#### DESCRIPTION OF THE TASK
Transcribe the records in full; omit images.

#### DATA PROVIDED
****

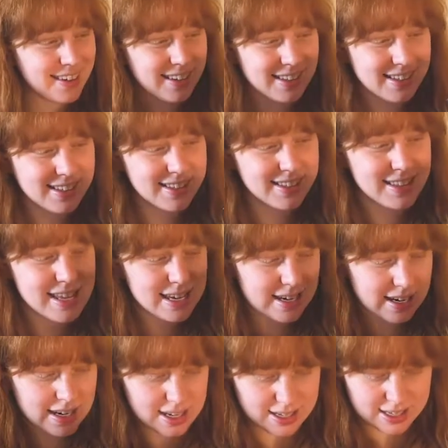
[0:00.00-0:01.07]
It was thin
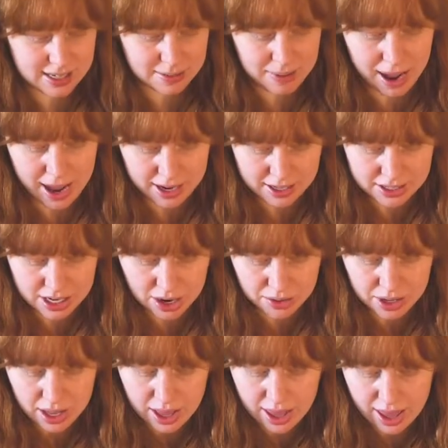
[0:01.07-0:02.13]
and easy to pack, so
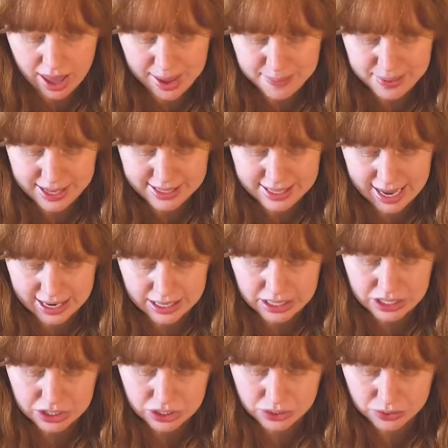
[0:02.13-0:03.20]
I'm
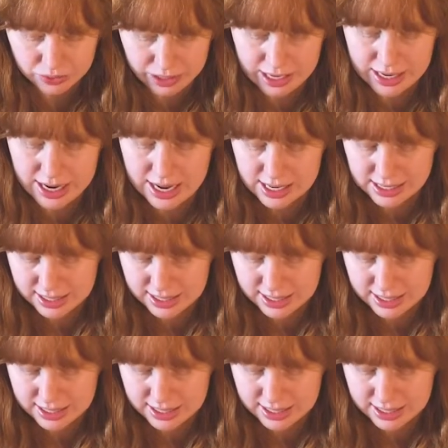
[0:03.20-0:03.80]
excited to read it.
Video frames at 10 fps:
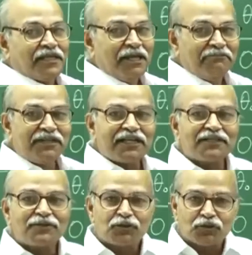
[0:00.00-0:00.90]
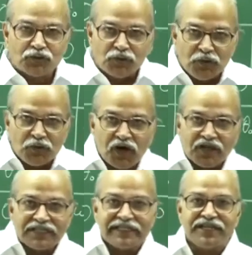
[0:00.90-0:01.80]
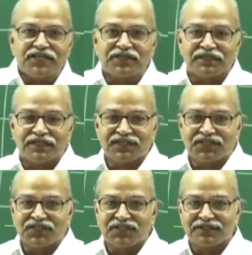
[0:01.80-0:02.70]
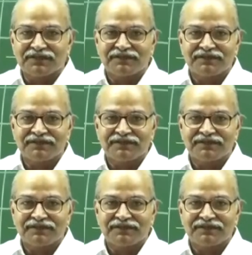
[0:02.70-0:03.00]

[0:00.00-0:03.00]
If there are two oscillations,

****

#### COMPLETED TASK
[0:00.00-0:01.07]
It was thin
[0:01.07-0:02.13]
and easy to pack, so
[0:02.13-0:03.20]
I'm
[0:03.20-0:03.80]
excited to read it.
Video frames at 10 fps:
[0:00.00-0:00.90]
[0:00.90-0:01.80]
[0:01.80-0:02.70]
[0:02.70-0:03.00]

[0:00.00-0:03.00]
If there are two oscillations,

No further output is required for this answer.